→ Task prompt:
In the data below, find the line with "(515.58 s to 516.58 s)" and the line with "Transcript: Identification is born of Maya.", then restate both and every line between them exactly, minus the pictures.

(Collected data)
+++

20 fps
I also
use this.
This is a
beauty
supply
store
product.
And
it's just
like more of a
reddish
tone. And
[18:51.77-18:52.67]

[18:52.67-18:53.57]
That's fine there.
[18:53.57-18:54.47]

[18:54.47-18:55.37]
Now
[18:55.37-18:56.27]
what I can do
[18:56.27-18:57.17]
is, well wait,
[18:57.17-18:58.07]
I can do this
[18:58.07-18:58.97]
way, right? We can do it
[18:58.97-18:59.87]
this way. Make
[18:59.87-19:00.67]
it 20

+++

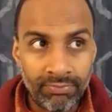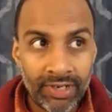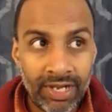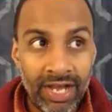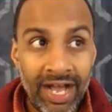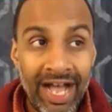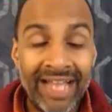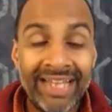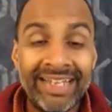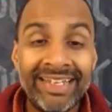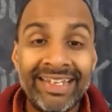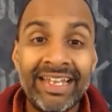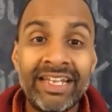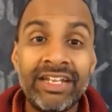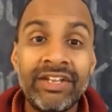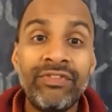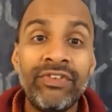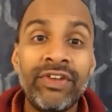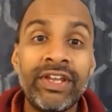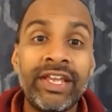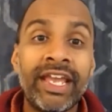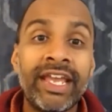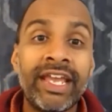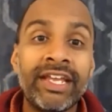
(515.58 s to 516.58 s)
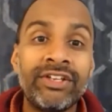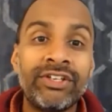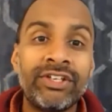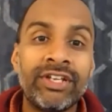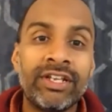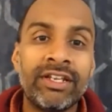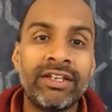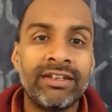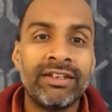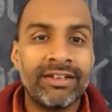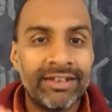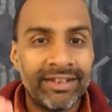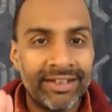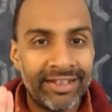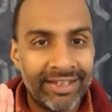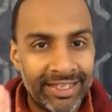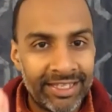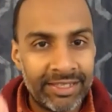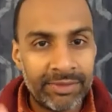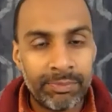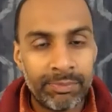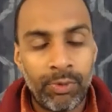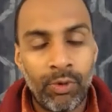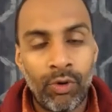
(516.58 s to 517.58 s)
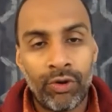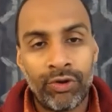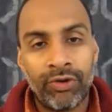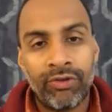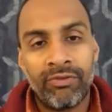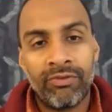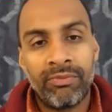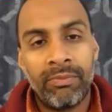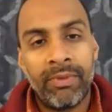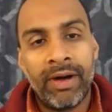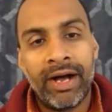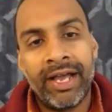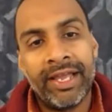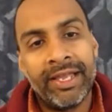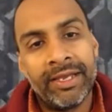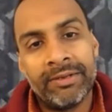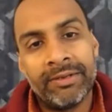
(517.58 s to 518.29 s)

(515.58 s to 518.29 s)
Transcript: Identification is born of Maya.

+++

→ Written response:
(515.58 s to 516.58 s)
(516.58 s to 517.58 s)
(517.58 s to 518.29 s)

(515.58 s to 518.29 s)
Transcript: Identification is born of Maya.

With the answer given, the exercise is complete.